In the FY 2023 Inpatient Prospective Payment System (IPPS)/Long Term Care Hospital Prospective Payment System final rule issued on Aug. 10, 2022, CMS determined that circumstances caused by the COVID-19 public health emergency significantly affected National Healthcare Safety Network healthcare-associated infection, Hospital Consumer Assessment of Healthcare Providers and Systems (HCAHPS) survey, and the Pneumonia 30-Day Mortality measure in the FY 2023 Hospital VBP Program. As a result, in the final rule, CMS paused those measures from the FY 2023 Hospital VBP Program. Because CMS is pausing measures, CMS believes there will not be enough data to award a Total Performance Score to any hospital in FY 2023. As a result, no hospital will have a Total Performance Score calculated and no hospital will have payments adjusted due to the Hospital VBP Program in FY 2023.

Through the Hospital-Acquired Conditions (HAC) Reduction Program, CMS reduces payments to hospitals based on their performance on measures of hospital-acquired conditions. CMS evaluates overall hospital performance using total HAC scores. Hospitals with total HAC scores in the worst-performing quartile receive a 1% payment reduction on their overall Medicare fee-for-service payments. A fact sheet related to the Hospital-Acquired Condition Reduction Program is available here

CMS is not calculating measure scores or the Total HAC Score for any hospital in FY 2023 as finalized in the FY 2023 Inpatient Prospective Payment System/Long-Term Care Hospital Prospective Payment System (IPPS/LTCH PPS) final rule. No hospital is receiving a payment reduction for the HAC Reduction Program for FY 2023. CMS is still publicly reporting hospitals’ HAI and CMS PSI 90 results on the Care Compare website to provide transparency to the public on important infection and patient safety metrics during the COVID-19 public health emergency.

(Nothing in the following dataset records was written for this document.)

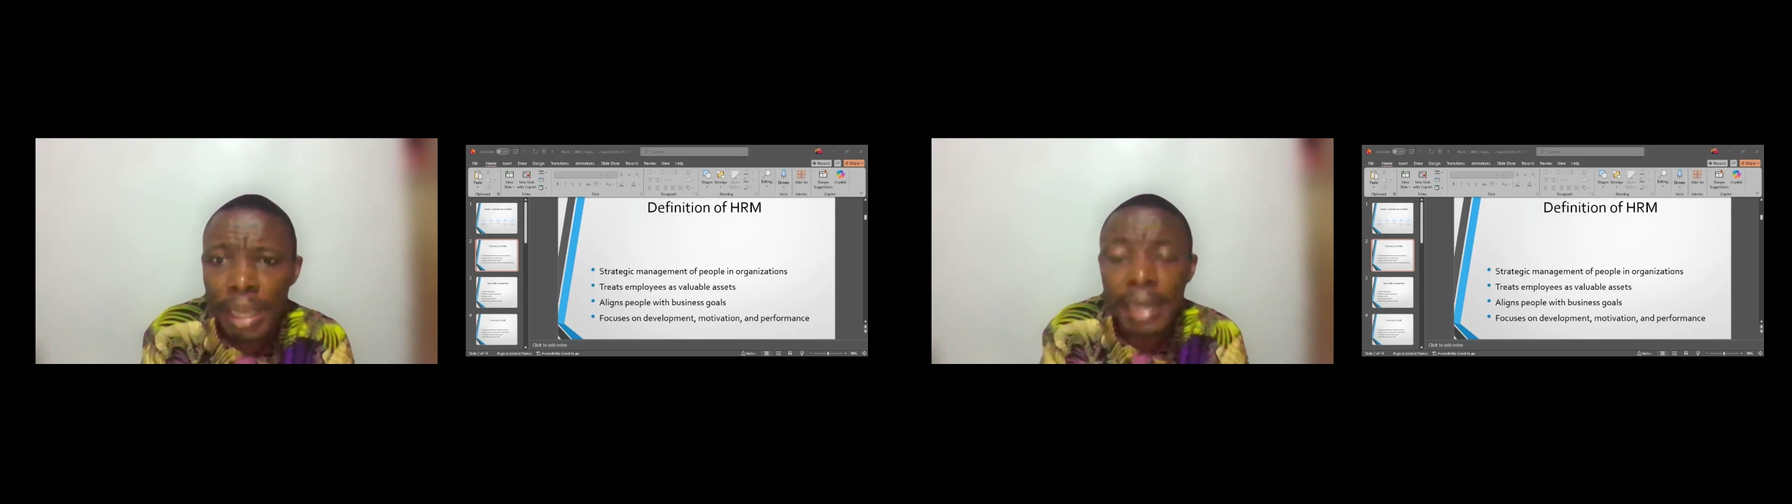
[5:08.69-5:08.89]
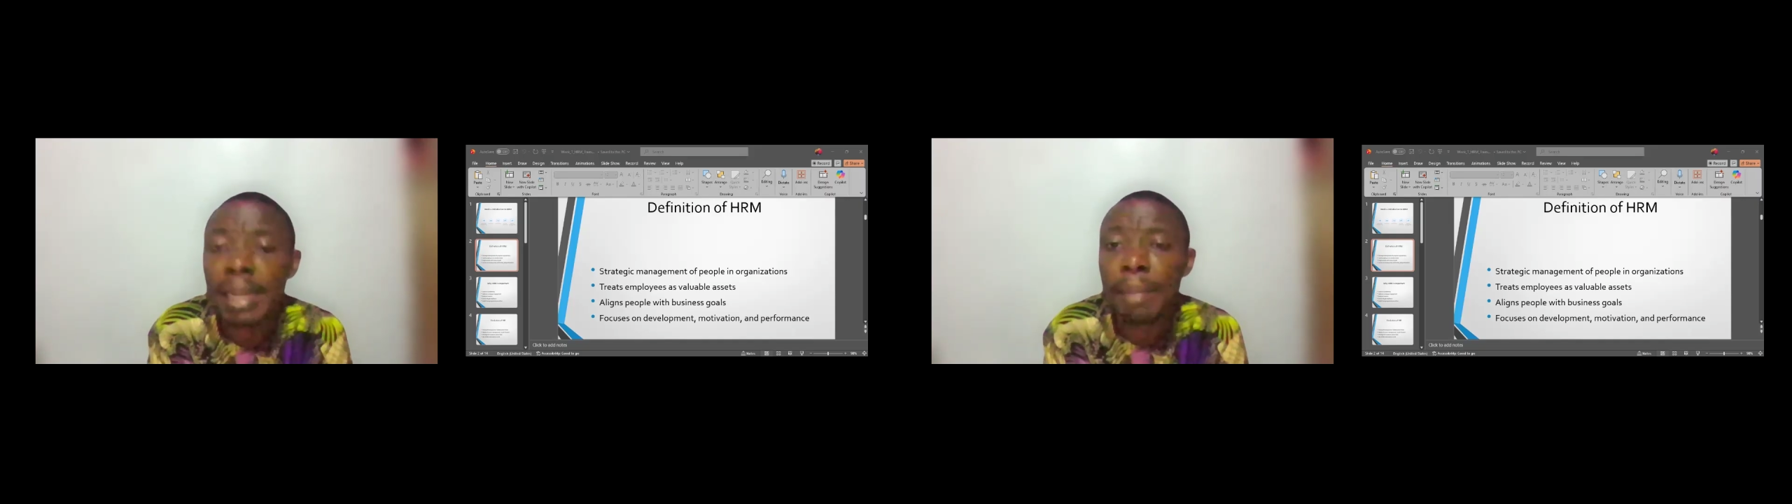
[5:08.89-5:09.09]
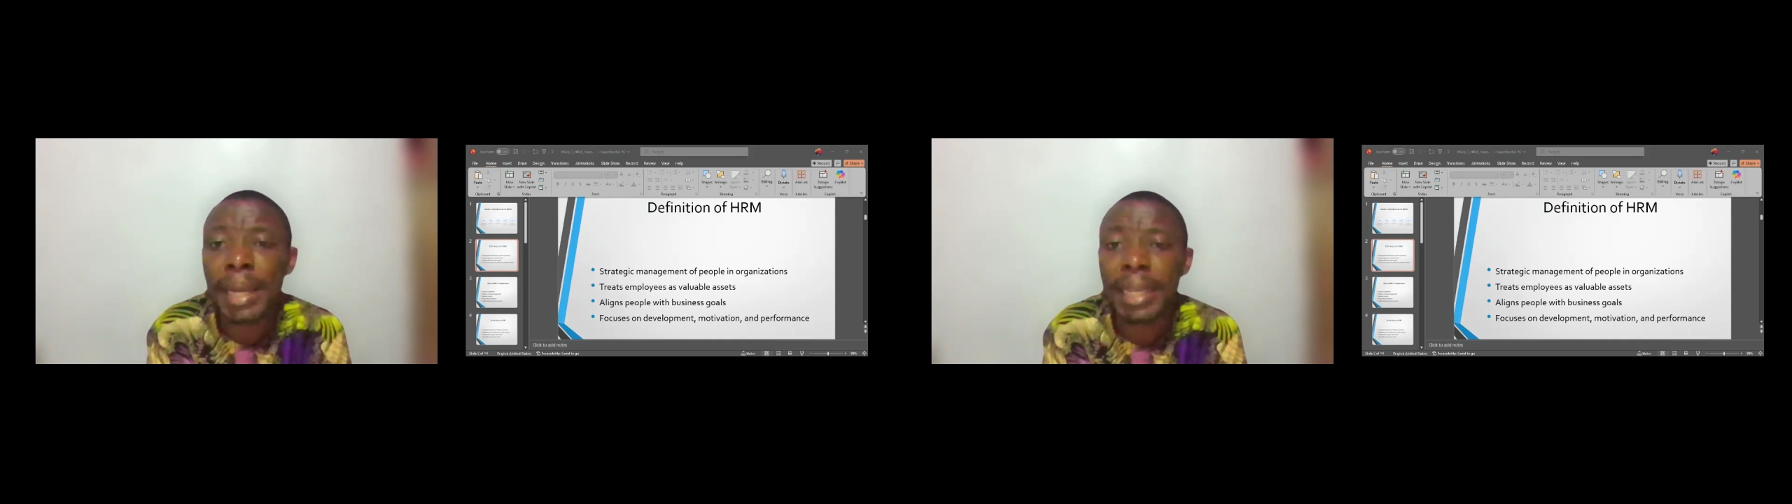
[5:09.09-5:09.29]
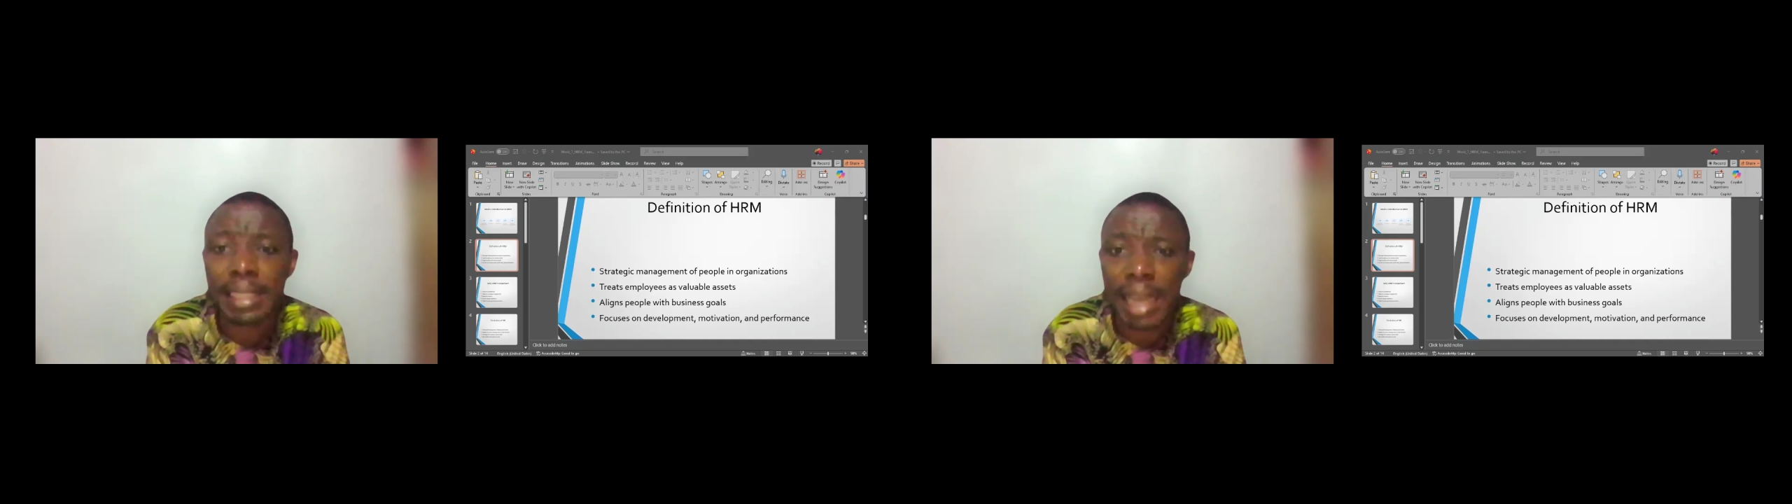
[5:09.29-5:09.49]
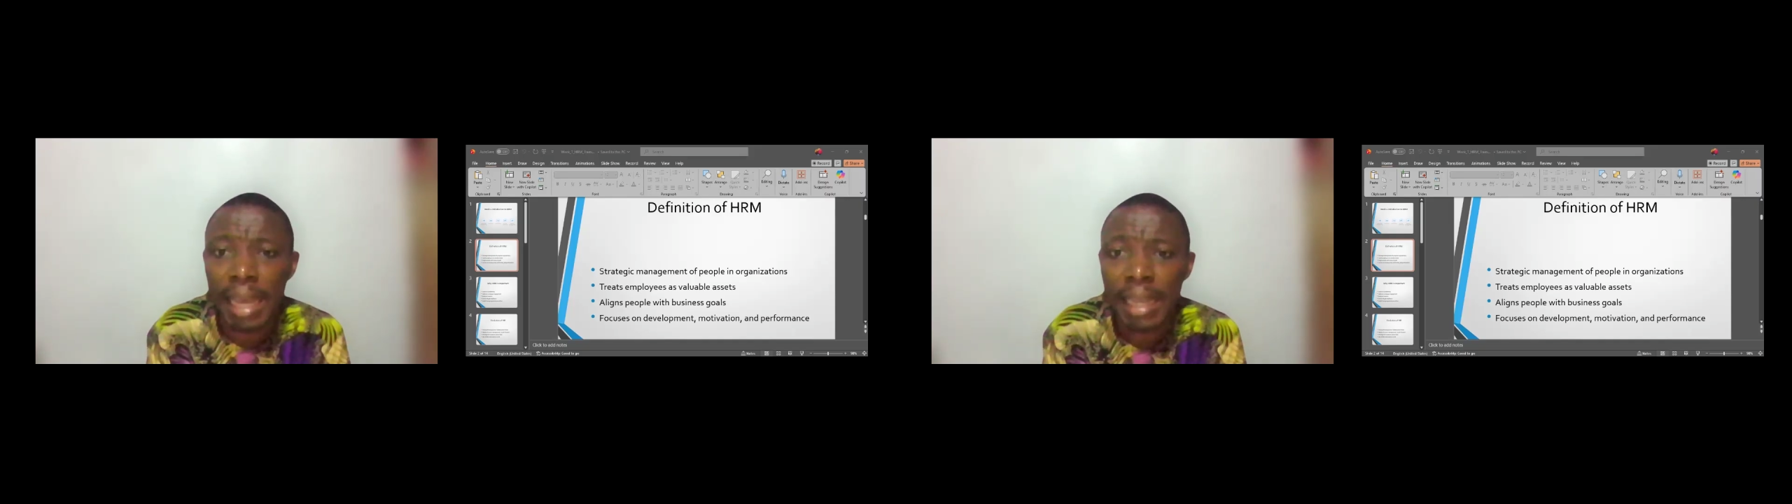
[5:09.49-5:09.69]
I need a
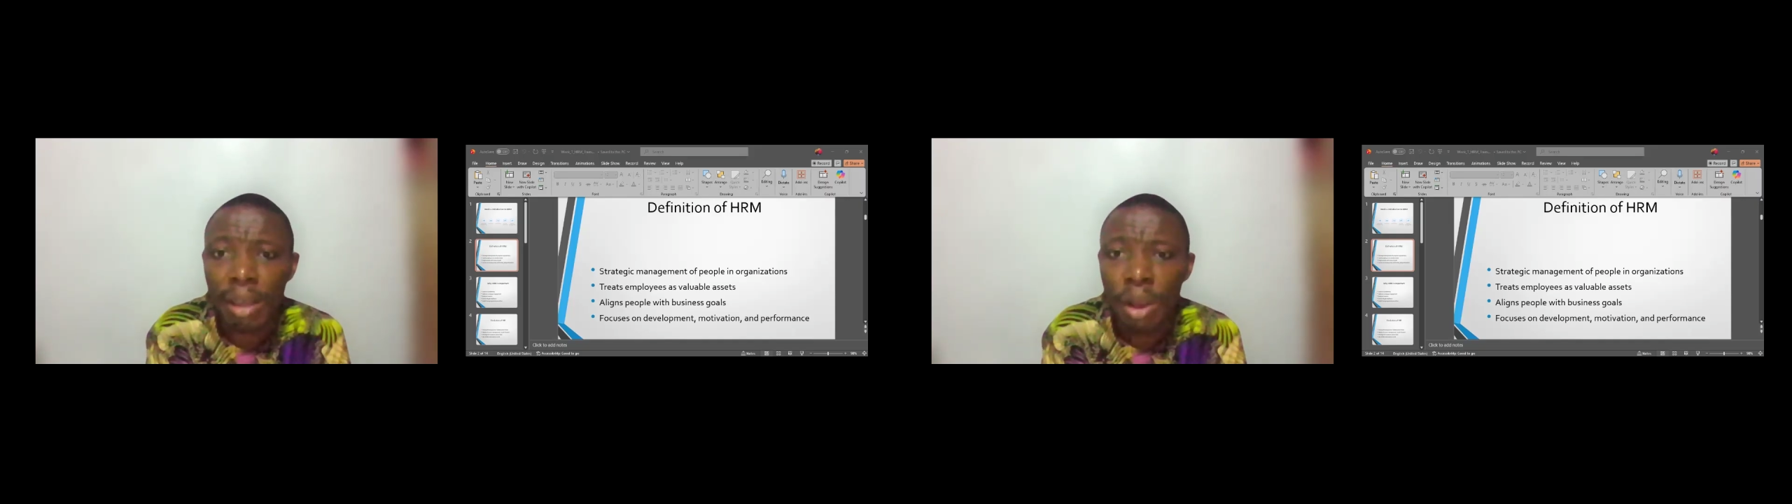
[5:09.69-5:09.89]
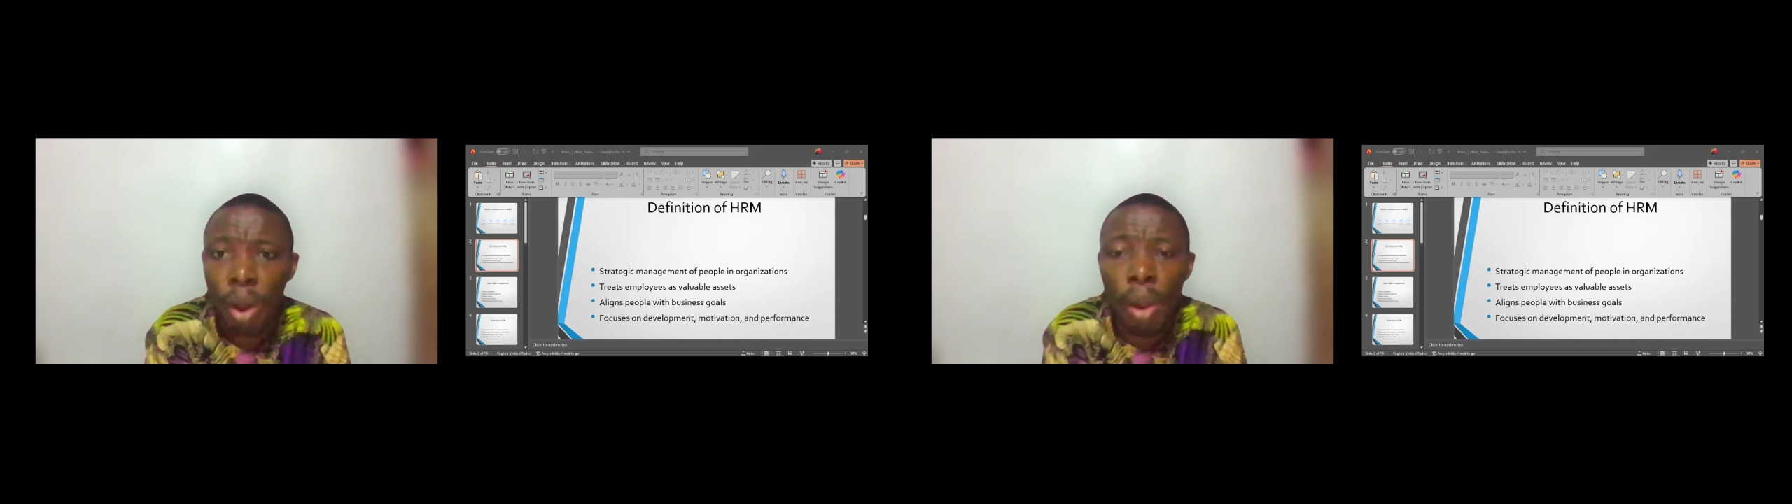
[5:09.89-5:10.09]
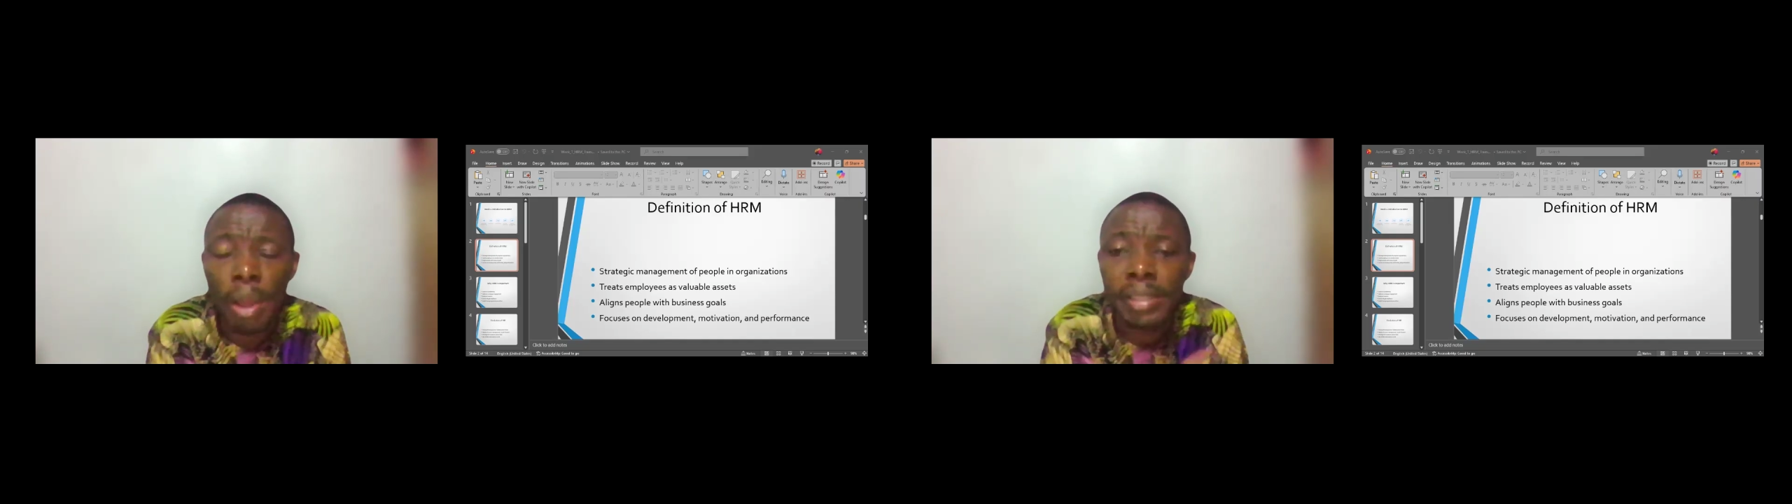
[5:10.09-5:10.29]
marketer or a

The Hospital Readmissions Reduction Program reduces payments from CMS to hospitals with excess readmissions. According to CMS, the program is designed to improve communication and coordination to better engage patients and caregivers in discharge plans and, in turn, reduce avoidable readmissions. A fact sheet related to the Hospital Readmissions Reduction Program is available here

As finalized in the FY 2022 IPPS/LTCH PPS final rule,  the Centers for Medicare & Medicaid Services (CMS) is suppressing the pneumonia readmission measure in FY 2023 HRRP payment reduction calculations due to COVID-19’s substantial impact on this measure. CMS is still calculating and publicly reporting measure results for the pneumonia readmission measure. However, the pneumonia readmission measure results do not contribute to FY 2023 payment reduction calculations. Payments within this program may be reduced by up to 3% depending on the performance outcomes for each of the six identified measures. Eighteen Wisconsin hospitals (27% of eligible hospitals) will receive no penalty this year. Nationally, this remains an area of focus, and Wisconsin performs higher than the national average (25% will have no penalty nationally). More Wisconsin hospitals had no penalty or a slight penalty than in the previous three years.